I am very conscious that, after you get your diplomas, I am to be followed by two Oscar winners, so I definitely want to be brief. It is on occasions like this that one has to control the emotion to tear up one’s prepared notes and throw them in the air (I really like that idea) and say some nonsense about “let me get away from my prepared speech and tell you the real stuff.”(Tears up notes.) If our Valedictorian has any intention of actually doing this, let me urge you against it, Sam. (Produces new speech from pocket.) You can say the “real stuff” just as well in a written speech without the melodramatic flourish.
I went to a school where they taught us elocution. One piece of advice the teachers gave us there was to imagine the audience naked if we were nervous about making a speech. I am often a contrarian—you may have noticed this in our Ethics classes—so I always was nervous that I would stand up for my speech and the audience would be dressed and I would be the only one naked. So that advice didn’t work. I remember one teacher said that you should never eat peanut butter before a speech; that makes sense. And you were supposed to practice your speech in front of your closest friend, which in my case meant a mirror.
Even after those pointers on elocution, I found that I liked to give speeches (hard to believe, I know), and so I went into the speech-making business as a living. That meant being a criminal trial lawyer because, in my day, there were two safe routes: a lawyer, if you were mediocre in science; and a doctor, if you were strong in science. You could rely on a decent income and you made your parents pretty happy.

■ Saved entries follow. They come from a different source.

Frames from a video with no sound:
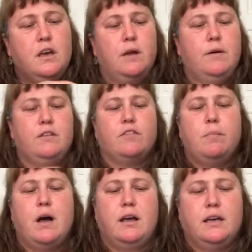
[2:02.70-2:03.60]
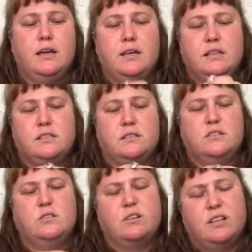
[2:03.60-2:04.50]
Anyway, the front pocket is,
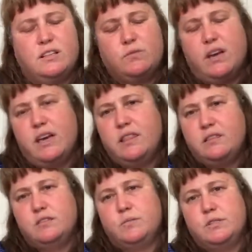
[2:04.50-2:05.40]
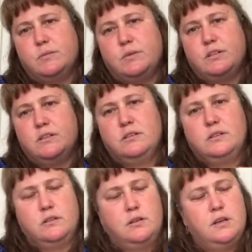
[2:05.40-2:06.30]
oh, that's why I hate this stupid zipper.
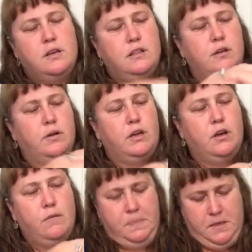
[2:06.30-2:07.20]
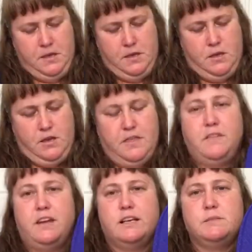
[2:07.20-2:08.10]
There we go. Then
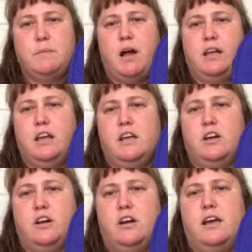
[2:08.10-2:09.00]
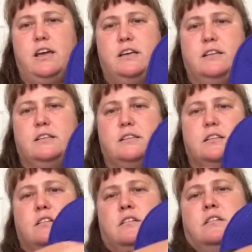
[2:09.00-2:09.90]
the next pocket here
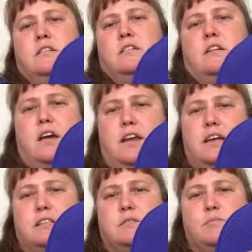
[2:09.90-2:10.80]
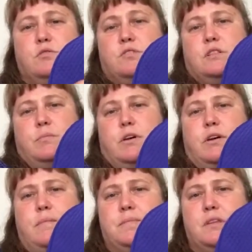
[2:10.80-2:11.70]
is a nice smooth
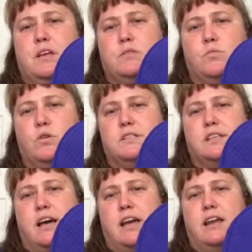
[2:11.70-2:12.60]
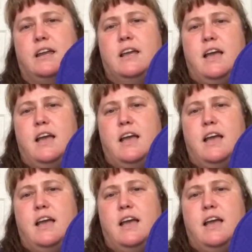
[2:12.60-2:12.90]
zipper. It's one side.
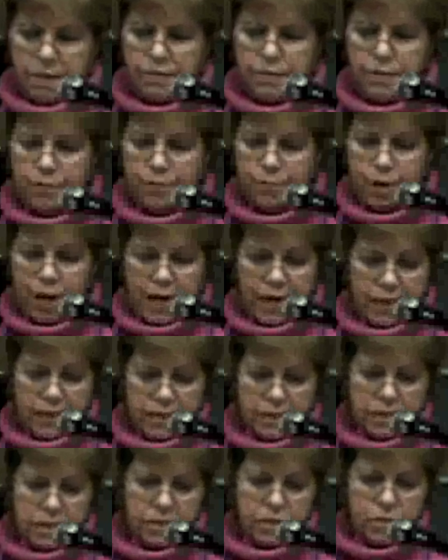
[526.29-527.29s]
the
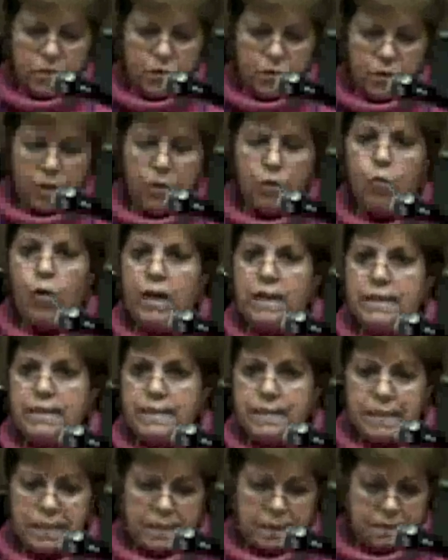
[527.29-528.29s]
right to
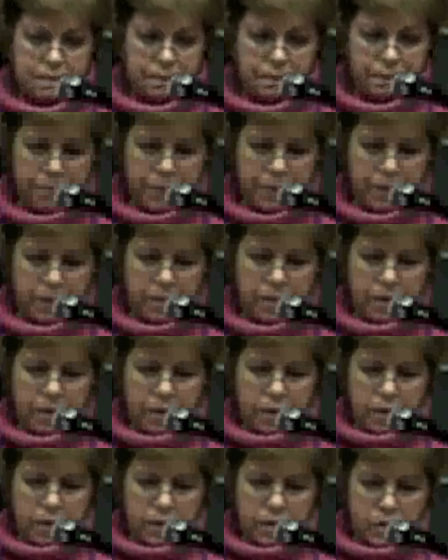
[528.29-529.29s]
equality,
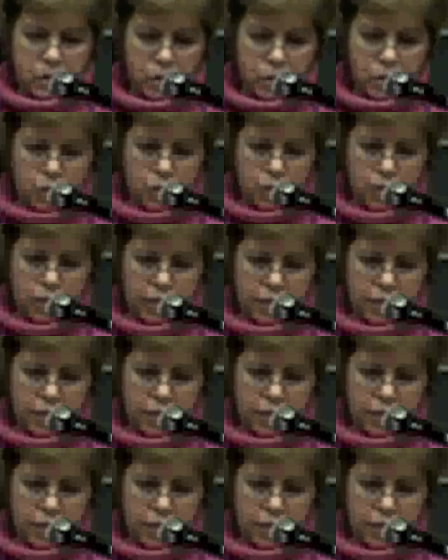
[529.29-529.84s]
to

I actually enjoyed being a lawyer until one day, and Jayme was very instrumental here, I realized I just did not want to defend any more murderers. In fact, my success at defending one particular murderer became a burden. Everyone else who knew me seemed happy for me that I had done well in the case, and I felt just plain awful. So I went back to the basics. What I loved to do was give speeches, presentations, and teach, if you will. And that led me here, 44 years in education, running a school, and doing what I love, without having to defend quite so many criminals. And working with your class and interacting with graduating classes such as yours has made it an extremely enjoyable 44 years. So my first suggestion to you from all this is to find out what you really love to do and to stick to that love, even though it may mean changing course every now and again.
My second suggestion is to appreciate and relish your family.
These wonderful and very American institutions called graduations are primarily celebrations for your family. You have had graduations, and hopefully you will have several more when you get undergraduate and graduate degrees. The constant is your family. They were there, they are here, and they will be there. Today, they are not here by Skype or by text or by tweet. They are here physically. This is a family day!
Your relationship with your family will inevitably change now that you are about to have freedoms that you have never had before. So I urge you to appreciate them, to treasure the bonds, and to work to always improve that relationship because as you move independently through life, your parents will always be worrying about you, will always be looking forward to seeing you, and will always try to be there for you in the best ways they know how. And if you want to be really happy, the best suggestion I can give is to stay connected with them and enjoy that unique relationship between parent and child.
Well, although I mentioned I like making speeches, I like to make brief ones when my wife is looking at me impatiently.
And yet, the spelunking example is still one of my favorites: A fat man is stuck in the cave tunnel blocking your exit as the waters rise, but you have a stick of dynamite. What do you do?
No, I have to control myself… though it is sometimes hard for me to stop doing the things I love to do. I hope you follow the right path and make the right (sometimes difficult) choices to find the things you love to do, too. I sincerely wish you every success. Thank you for listening; you were never this quiet in my class.
With the help of my wife and Ms. Rooney, let us give you your diplomas, just as we rehearsed.